Family of Anton Black, who died in police custody, obtain partial $5 million settlement

The family of Anton Black, a 19-year-old black man from rural Maryland who died in police custody in 2018, has reached a partial $5 million settlement and agreement for there to be institutional changes in the police services of three municipalities.

Black’s family filed a lawsuit in 2020, noting that George Floyd and Black both died because police pinned them to the ground and deprived them of oxygen.

As part of the settlement agreement, three townships on Maryland’s east coast will have to institute several police changes, including improved policies on the use of force when handling mental health emergencies, training de-escalation and reporting of civilian complaints against officers.

Three white police officers, two of whom were off duty, were responding to a call about a possible kidnapping when they chased Black on September 15, 2018, before stunning him with a Taser and pinning him to the ground. As Black yelled for his mother, the three cops pressed down on her face, chest and stomach for six minutes, according to body camera footage of the incident.

Black was suffering from a mental health crisis, according to his family. A 911 call reported that Black was getting into a fight with a 12-year-old boy. He fled on foot after an officer saw him with the boy. The boy, who was a family friend, described Black as suffering from “schizophrenia”, according to court documents.

Black died on his mother’s porch. He suffered a total of 43 blunt injuries during a struggle with the three officers, according to the lawsuit.

“I had to watch these police kill my son, as he pleaded for his life and called me. There are no words to describe the immense pain I will always feel when I look back on that tragic day, when I think of my son,” Jennell Black, Anton Black’s mother, said in a statement.

“No family should have to go through what we went through,” she added. “I hope the reforms within the police service will save lives and prevent any family from feeling the pain we feel every day.”

In addition to the three men implicated in Anton Black’s death – Ridgely Police Department Chief of Police Gary Manos; Thomas Webster IV, who at the time was an officer with the Greensboro Police Department; and Dennis Lannon, an officer with the Centerville Police Department — the suit named Michael Peyto, a former Greensboro police chief. Peyto pleaded guilty to misconduct charges related to his tenure as head of the department and allegedly did not tell a Maryland police commission hiring Webster that the officer had a history of allegations of excessive use of the strength.
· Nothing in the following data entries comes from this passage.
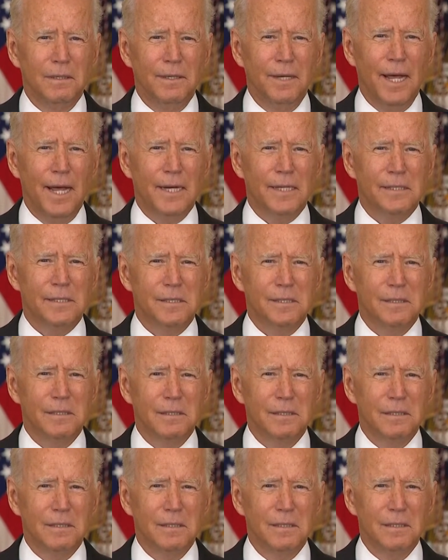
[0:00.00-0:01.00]
Next,
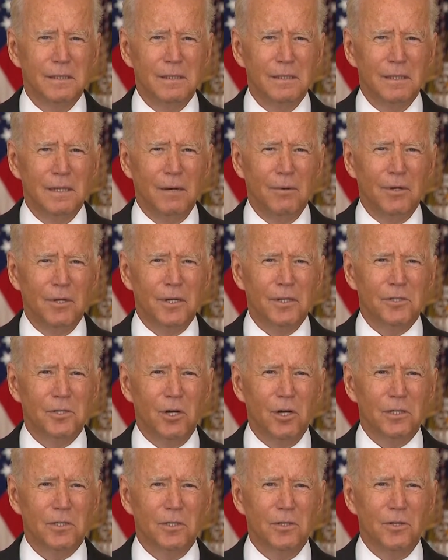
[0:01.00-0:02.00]
I want to
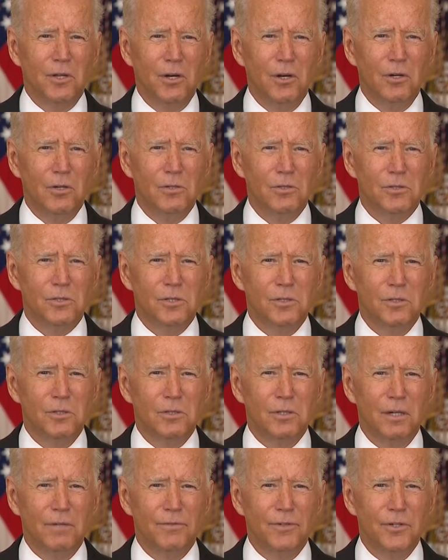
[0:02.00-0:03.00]
talk to those
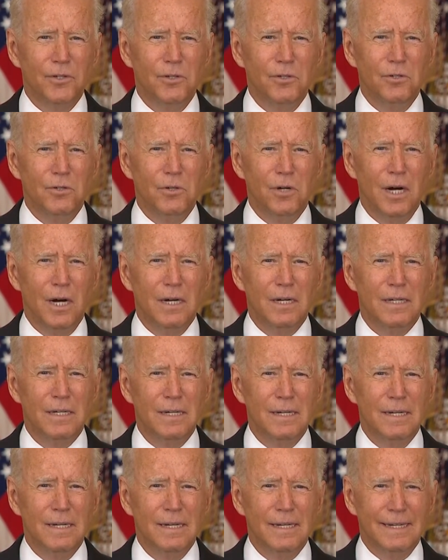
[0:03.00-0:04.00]
who, of you who uh,
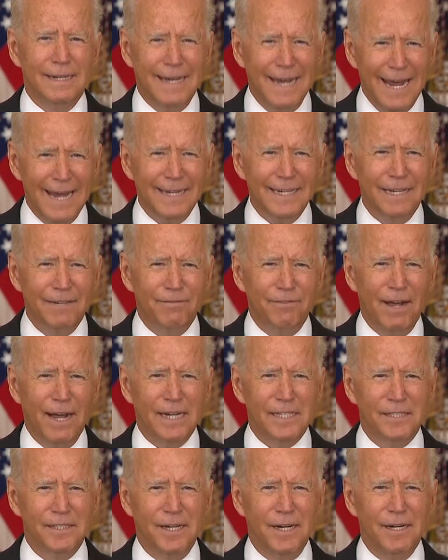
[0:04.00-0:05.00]
can get
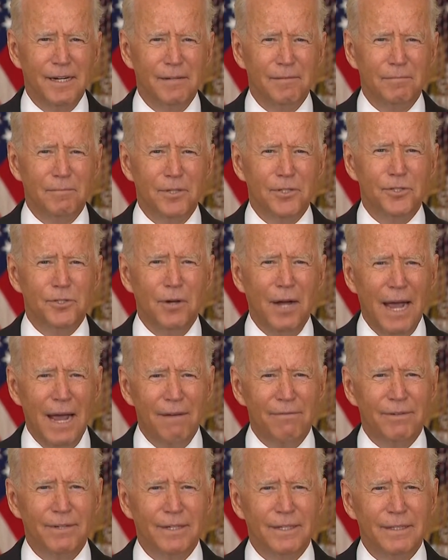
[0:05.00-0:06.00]
vaccinated, but you
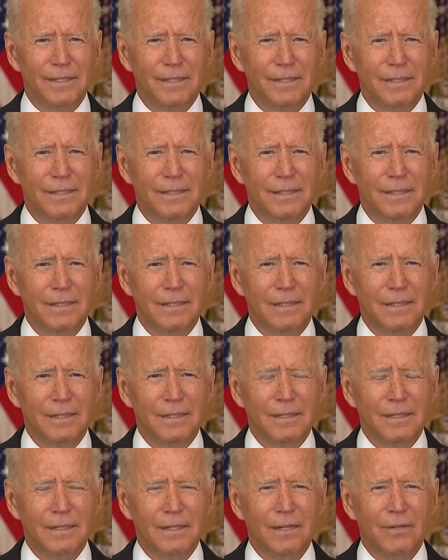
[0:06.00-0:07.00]
haven't.
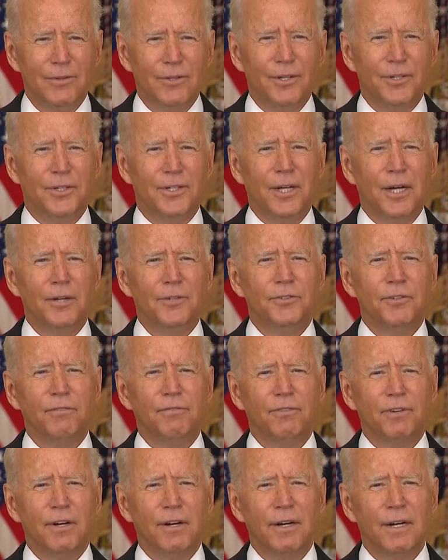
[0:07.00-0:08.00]
The Delta
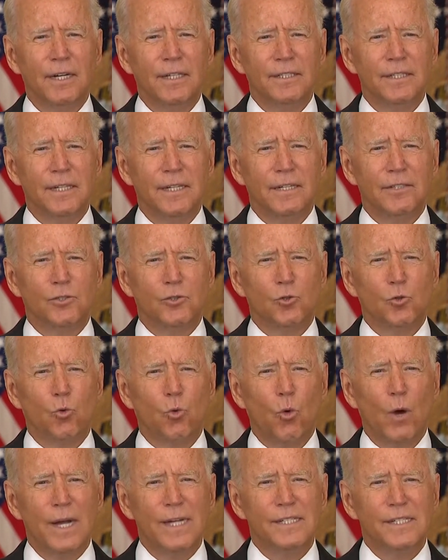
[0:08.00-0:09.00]
variant is
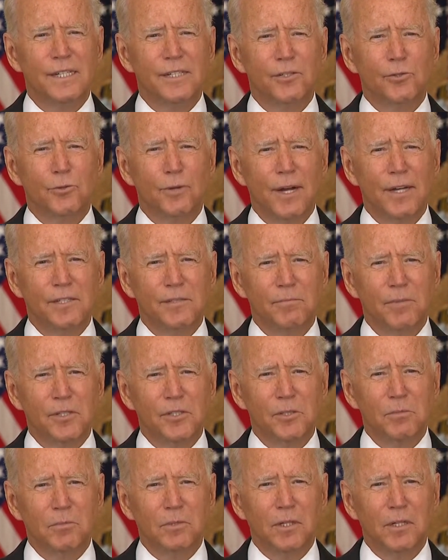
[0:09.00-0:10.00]
twice as
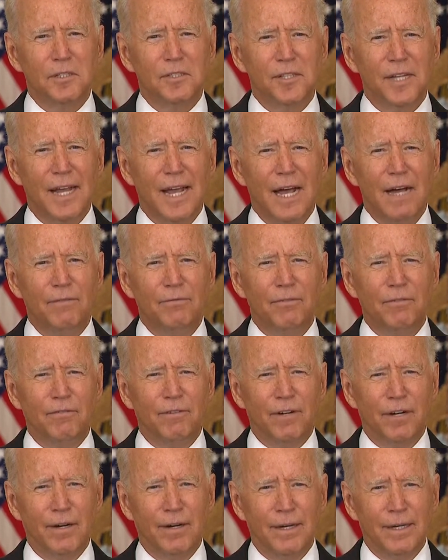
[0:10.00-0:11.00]
transmissible as the Alpha
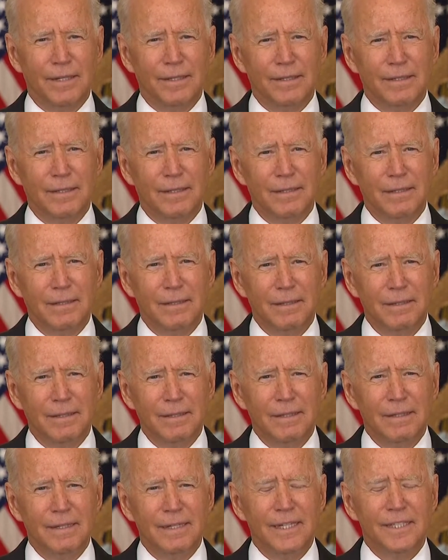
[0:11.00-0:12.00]
variant.
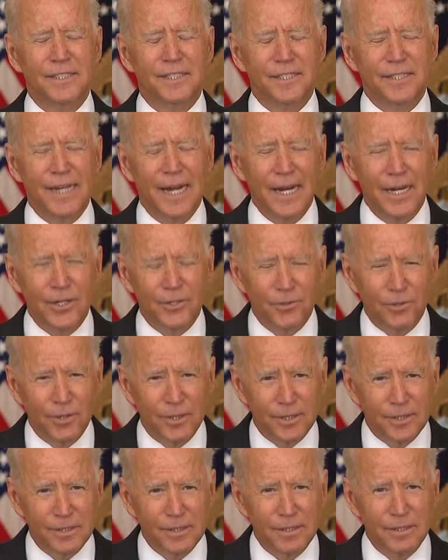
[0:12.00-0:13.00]
It's
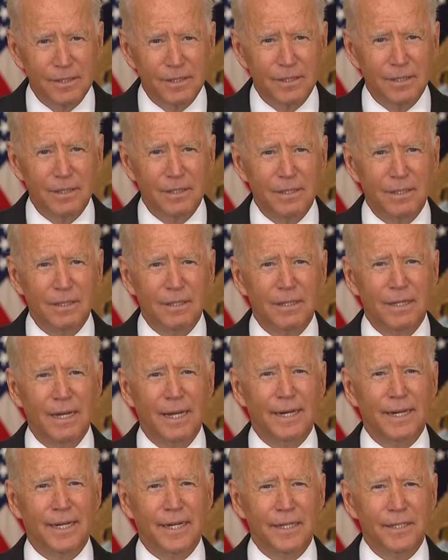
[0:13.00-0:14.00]
dangerous,
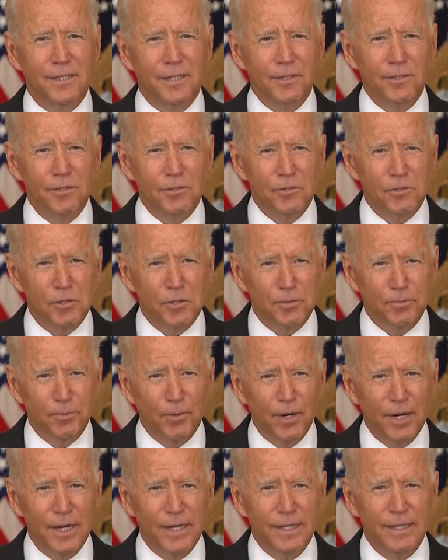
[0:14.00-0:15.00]
and it continues to
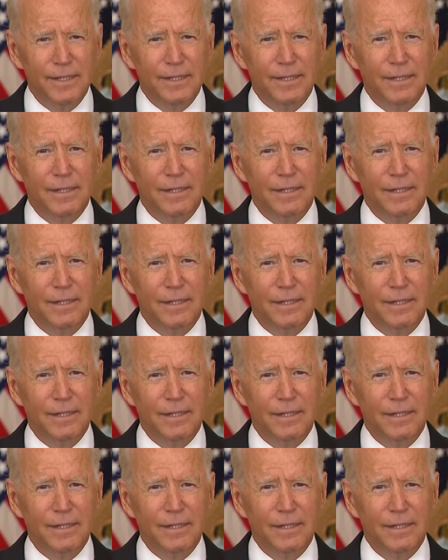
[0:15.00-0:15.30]
spread.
Webster’s license to be an officer was revoked in 2019.

The lawsuit also accused officials from the Maryland Medical Examiner’s Office of covering up for the police. The medical examiner initially ruled that Anton Black’s death was an accident.
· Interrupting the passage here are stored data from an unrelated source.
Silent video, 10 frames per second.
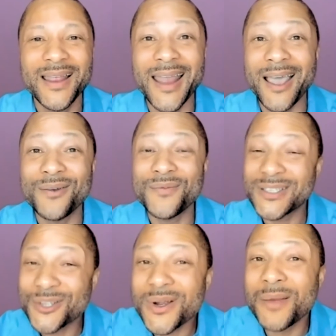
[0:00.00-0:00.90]
Now,
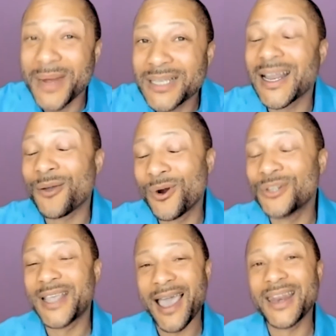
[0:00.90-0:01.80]
Ventura, much like
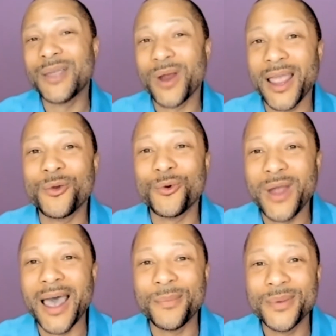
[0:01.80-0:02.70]
Orange County, where I
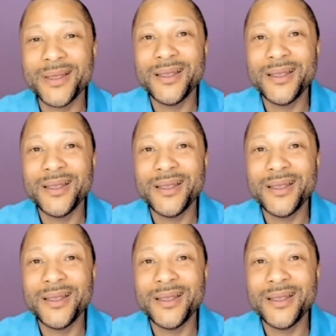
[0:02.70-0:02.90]
grew up,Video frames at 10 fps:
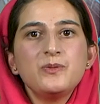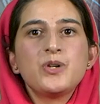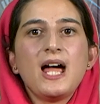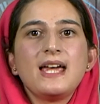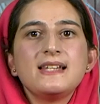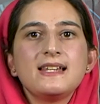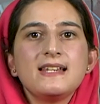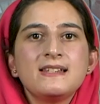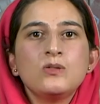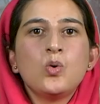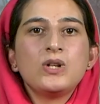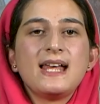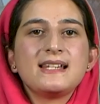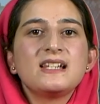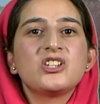price is known
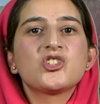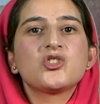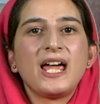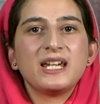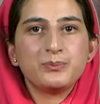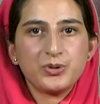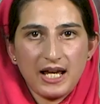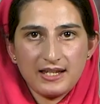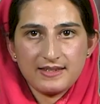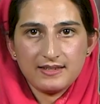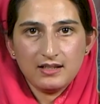as the strike price.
David Fowler, who was state medical examiner when Anton Black died, and Russell Alexander, who was deputy medical examiner, are accused of delaying the release of a toxicology report. The report showed that Anton Black had no drugs in his system, which contradicted the police’s initial account of the incident.

Fowler was called to testify in the 2021 murder trial for Derek Chauvin, who was convicted of murdering Floyd in Minneapolis, because of his expertise in death rulings in police custody. Following Chauvin’s conviction, more than 400 medical professionals wrote a letter to Maryland Attorney General Brian Frosh’s office and questioned Fowler’s teachings and practices; Frosh’s office announced an independent review of deaths in custody during Fowler’s 17 years in office.
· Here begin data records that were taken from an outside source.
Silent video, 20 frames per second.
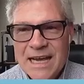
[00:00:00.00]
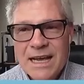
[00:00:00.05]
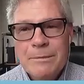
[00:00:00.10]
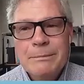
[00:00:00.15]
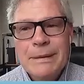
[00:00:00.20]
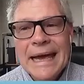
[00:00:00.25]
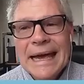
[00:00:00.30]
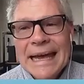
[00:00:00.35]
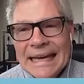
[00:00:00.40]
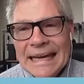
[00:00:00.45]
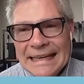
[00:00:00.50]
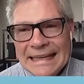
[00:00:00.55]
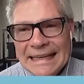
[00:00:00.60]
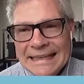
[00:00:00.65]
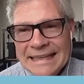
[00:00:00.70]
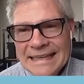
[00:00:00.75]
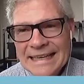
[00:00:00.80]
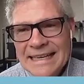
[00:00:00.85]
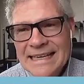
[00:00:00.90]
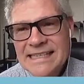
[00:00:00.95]
pain
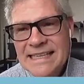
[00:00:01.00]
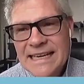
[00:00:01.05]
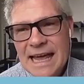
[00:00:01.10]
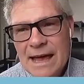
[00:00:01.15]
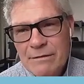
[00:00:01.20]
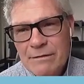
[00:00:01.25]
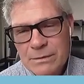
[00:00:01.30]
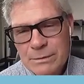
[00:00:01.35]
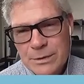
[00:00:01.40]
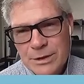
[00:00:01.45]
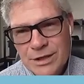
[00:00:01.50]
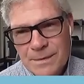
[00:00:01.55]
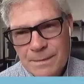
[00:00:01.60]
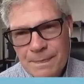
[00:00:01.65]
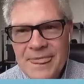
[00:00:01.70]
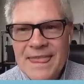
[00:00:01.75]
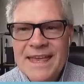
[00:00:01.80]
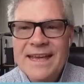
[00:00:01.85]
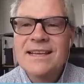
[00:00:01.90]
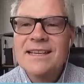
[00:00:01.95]
is inevitable,
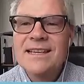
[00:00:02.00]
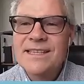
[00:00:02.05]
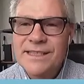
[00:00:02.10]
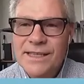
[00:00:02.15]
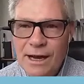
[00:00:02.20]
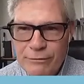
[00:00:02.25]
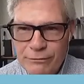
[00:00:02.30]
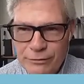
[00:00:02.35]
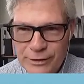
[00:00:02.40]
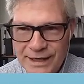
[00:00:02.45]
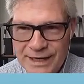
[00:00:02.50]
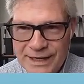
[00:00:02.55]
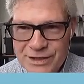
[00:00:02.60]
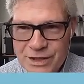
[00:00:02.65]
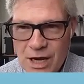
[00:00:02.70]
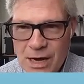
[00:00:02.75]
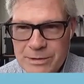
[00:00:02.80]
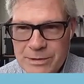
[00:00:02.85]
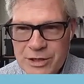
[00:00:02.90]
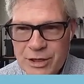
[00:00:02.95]
suffering is
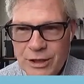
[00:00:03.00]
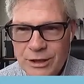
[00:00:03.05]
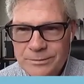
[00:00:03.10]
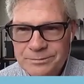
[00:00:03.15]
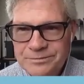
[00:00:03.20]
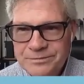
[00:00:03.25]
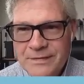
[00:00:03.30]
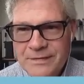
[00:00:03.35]
optional.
The litigation with the Maryland Medical Examiner’s Office is still ongoing, a spokesperson for the ACLU of Maryland told HuffPost.

But Richard Potter, a member of the Coalition For Justice For Anton Black, said in a statement that the partial settlement was a step forward for the family.

“The family and our coalition have worked tirelessly to bring accountability to Anton Black’s case and to prevent this kind of tragedy from happening again in our community,” the statement said. “Today, we hope that by reforming these local police departments, we will begin to move one step closer in the right direction, away from white supremacy and closer to a nation of true equality and justice.”